At least twice in the past 18 months, Serbian President Aleskandar Vucic has publicly stressed the importance of Serb participation in Montenegro’s census.
“We are not interfering in the census…but it’s important for us that the Serbian people don’t disappear and disappear,” Vucic said last May.
Months later, in August, he said it was essential “to keep Serb numbers up in Montenegro because then we can say that we succeeded in helping our people.”
Respondents to Montenegro’s census can skip questions about nationality, language, and religion. But doing so risks legislatively determined rights for minorities with significant representation.
“Even without the census, 2021 would be dynamic,” Daliborka Uljarevic, who heads the NGO Center for Civic Education in Podgorica, said recently. “With the census, we should expect heightened tensions and an aggressive campaign of both blocs.”
In February, Krivokapic further stirred the ethno-nationalist pot by backing a path to citizenship for people who have lived there for decades but hold foreign citizenship.
Krivokapic’s government is unlikely to muster the votes for such a change — if it is even permissible. But it struck a nerve in a country still scarred by the breakup of Yugoslavia and animated by its own declaration of sovereignty just 14 years ago.
Serbia
Back in Vucic’s own country, meanwhile, officials have already postponed census work from April to October, citing the obstacles to recruiting and training enumerators in a pandemic.
Serbia has lost hundreds of thousands of people to emigration since its last official count in 2011, with many complaining of political stagnation, corruption and state capture by Vucic and his allies, and a lack of economic opportunity.
The most serious challenges to its upcoming census might lie in convincing all sides of its credibility.
An opposition boycott of the rescheduled national elections in June 2020, during a reopening amid the pandemic, left Vucic’s Progressive Party with a supermajority that mostly excludes serious political oversight of the census process.
But officials will also have to overcome an ethnically fueled credibility problem.
Around 6 million of Serbia’s roughly 7 million people declared themselves Serbs in the last census.
Minority groups included more than a quarter of a million ethnic Hungarians, followed by 150,000 or so Roma, nearly as many Bosniaks, and other much smaller contingents.
But many Bosniaks and ethnic Albanians boycotted the enumeration a decade ago, complaining that language and distribution of census takers were contributing to an undercount.
It is unclear whether this time will be any different.

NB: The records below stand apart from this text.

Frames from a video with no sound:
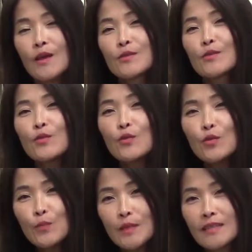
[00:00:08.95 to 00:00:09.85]
So
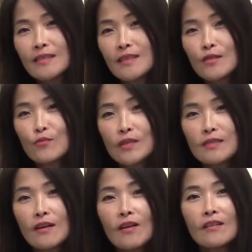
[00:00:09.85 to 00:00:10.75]
lupus is a
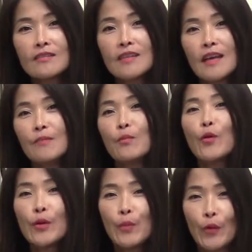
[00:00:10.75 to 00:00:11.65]
result and
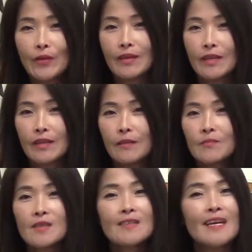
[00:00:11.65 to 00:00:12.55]
more importantly,
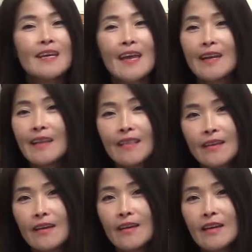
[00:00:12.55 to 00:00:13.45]
just like
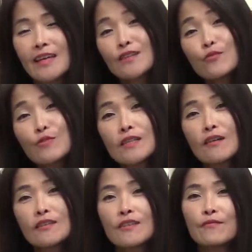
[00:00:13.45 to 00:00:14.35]
anything, it's a
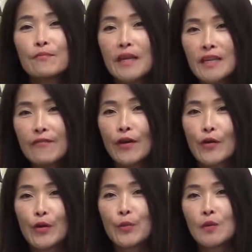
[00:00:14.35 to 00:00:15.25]
result of many
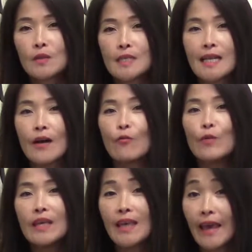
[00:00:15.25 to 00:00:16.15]
variables that
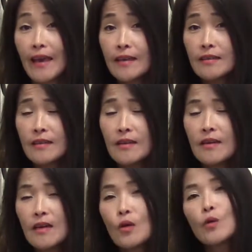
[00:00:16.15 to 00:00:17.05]
we can
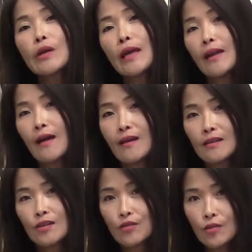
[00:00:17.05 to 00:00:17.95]
or
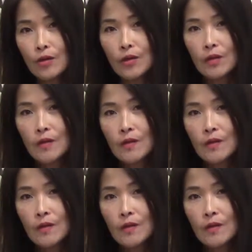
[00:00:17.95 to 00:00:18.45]
cannot control.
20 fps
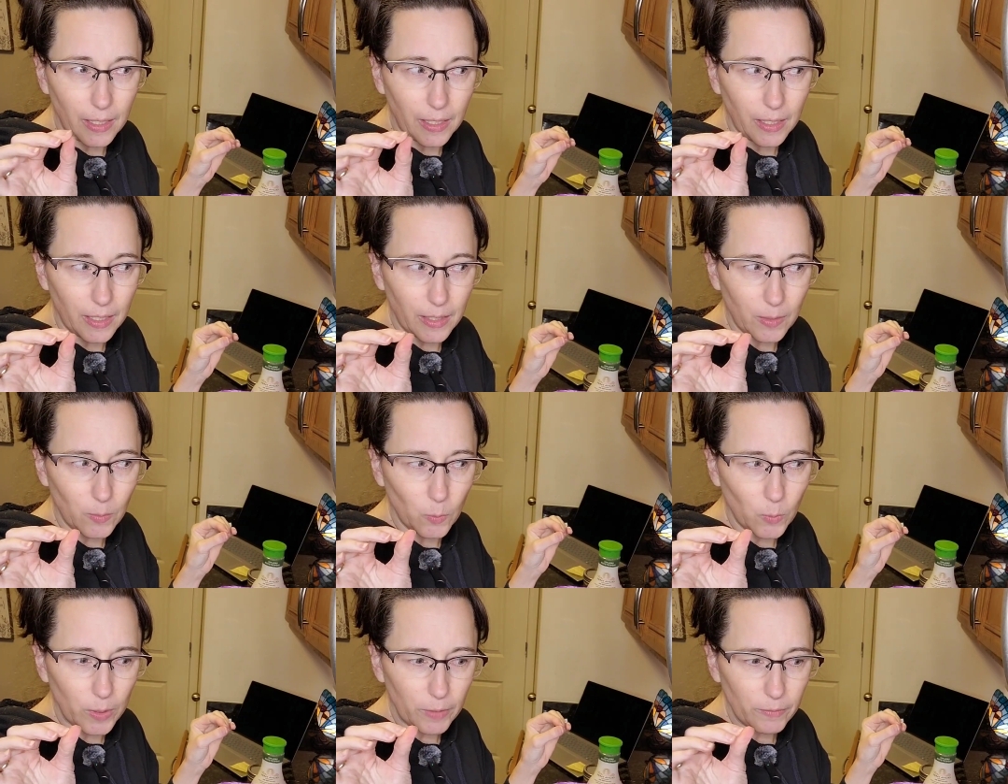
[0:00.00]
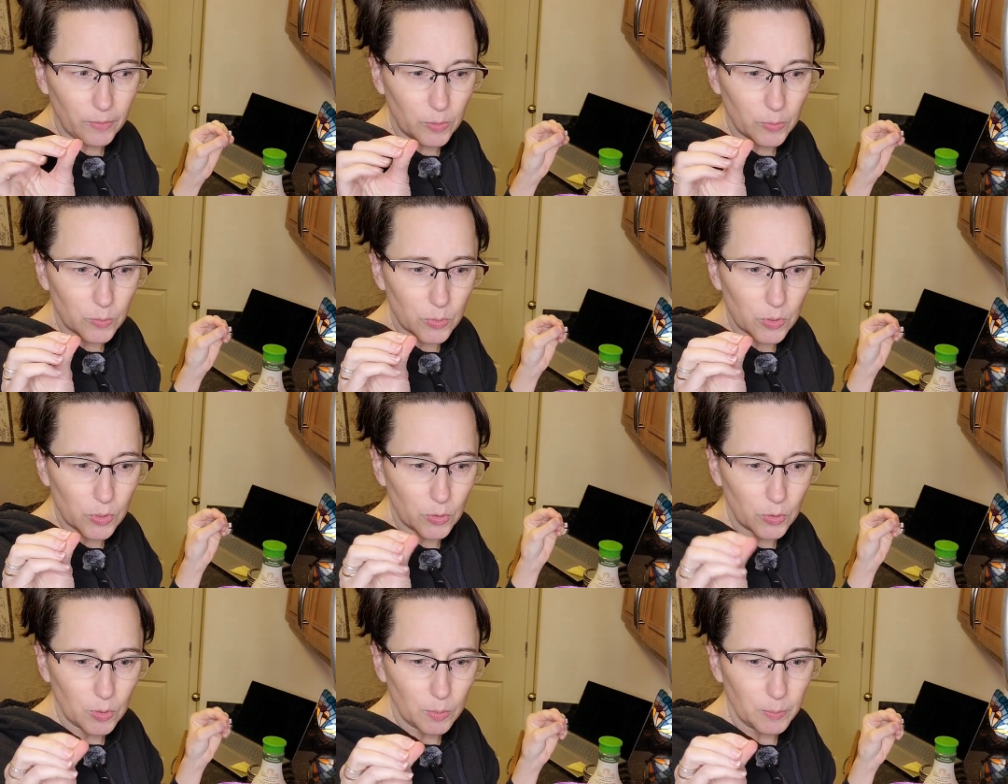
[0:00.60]
whenever you
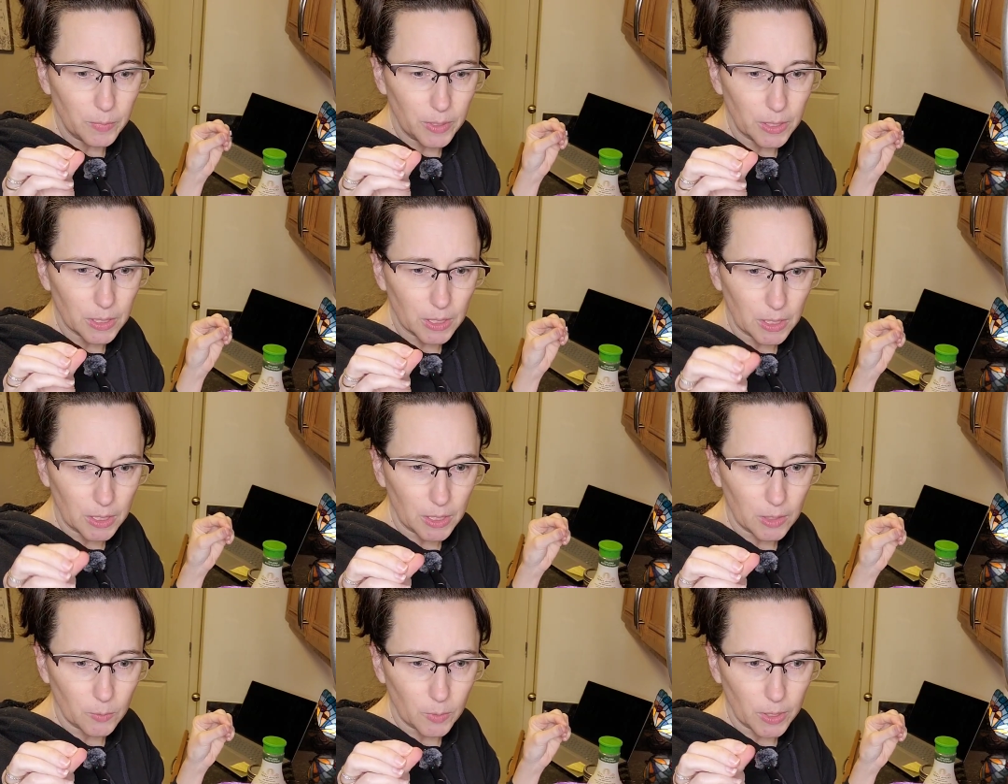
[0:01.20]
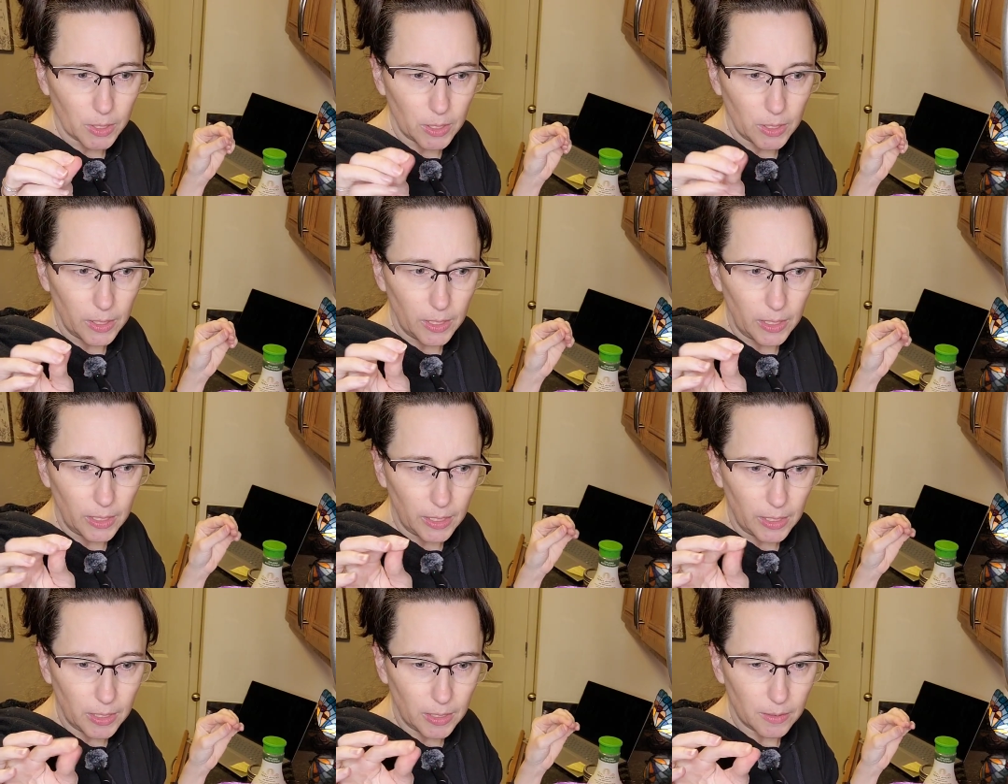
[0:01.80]
soak them in liquid,
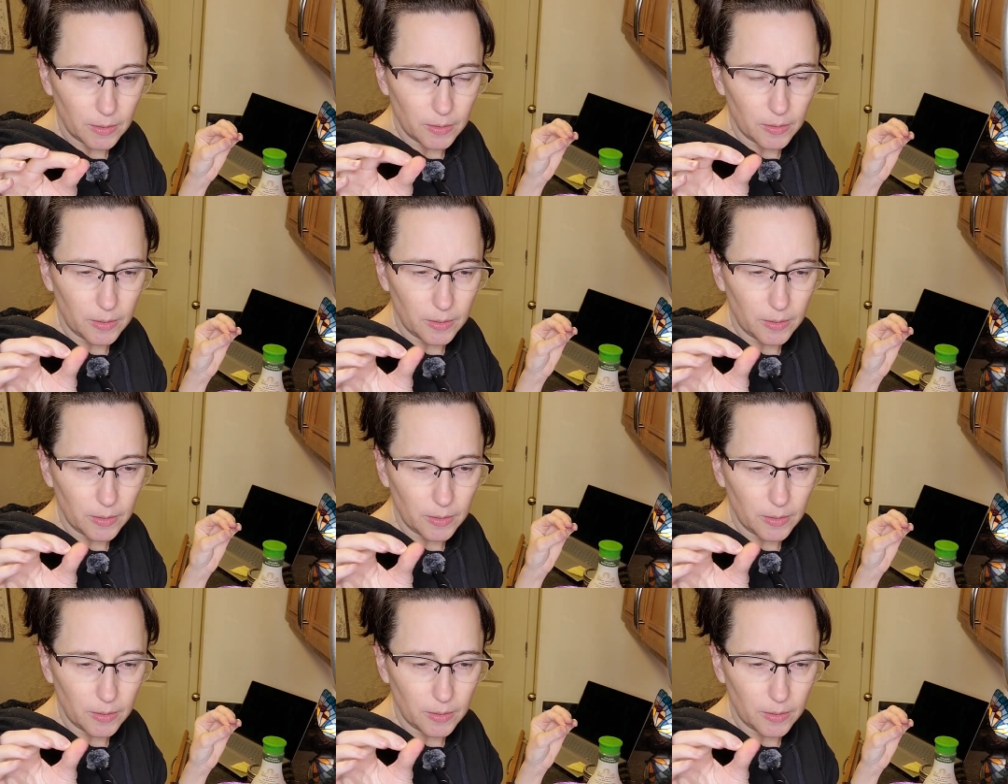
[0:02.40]
they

Shaip Kamberi, a lawmaker for the Albanian Democratic Alternative-United Valley grouping, told RFE/RL that ethnic Albanian political representatives were still unsure and would wait to see how local elections were conducted in Presevo, in southern Serbia, on March 28.
“Our path to the boycott in 2011 was a consequence of the state not wanting to listen to our demands,” Kamberi said. “At this initial stage, we left it to the National Council of the Albanian national minority to establish contact with the [Serbian national] Bureau of Statistics and agree on terms.”
In addition to technical hurdles, Kamberi cited the de facto disenfranchisement of many ethnic Albanians forced out by violence in the late 1990s between Serbian forces and Kosovar independence fighters.
Decades later, he said, many are still in legal limbo despite being among the demands in a “Seven-Point Plan” lodged with the Serbian government in 2013.
Serbia’s Statistical Office told RFE/RL’s Balkan Service that they are cooperating with the official coordination body of national councils of minorities to identify key problems.
Meetings are scheduled with representatives of local self-government and with such national councils, the office said.
“We will certainly talk to everyone in order to remove any doubts about the census,” the office said. “It is in everyone’s interest to collect quality census data.”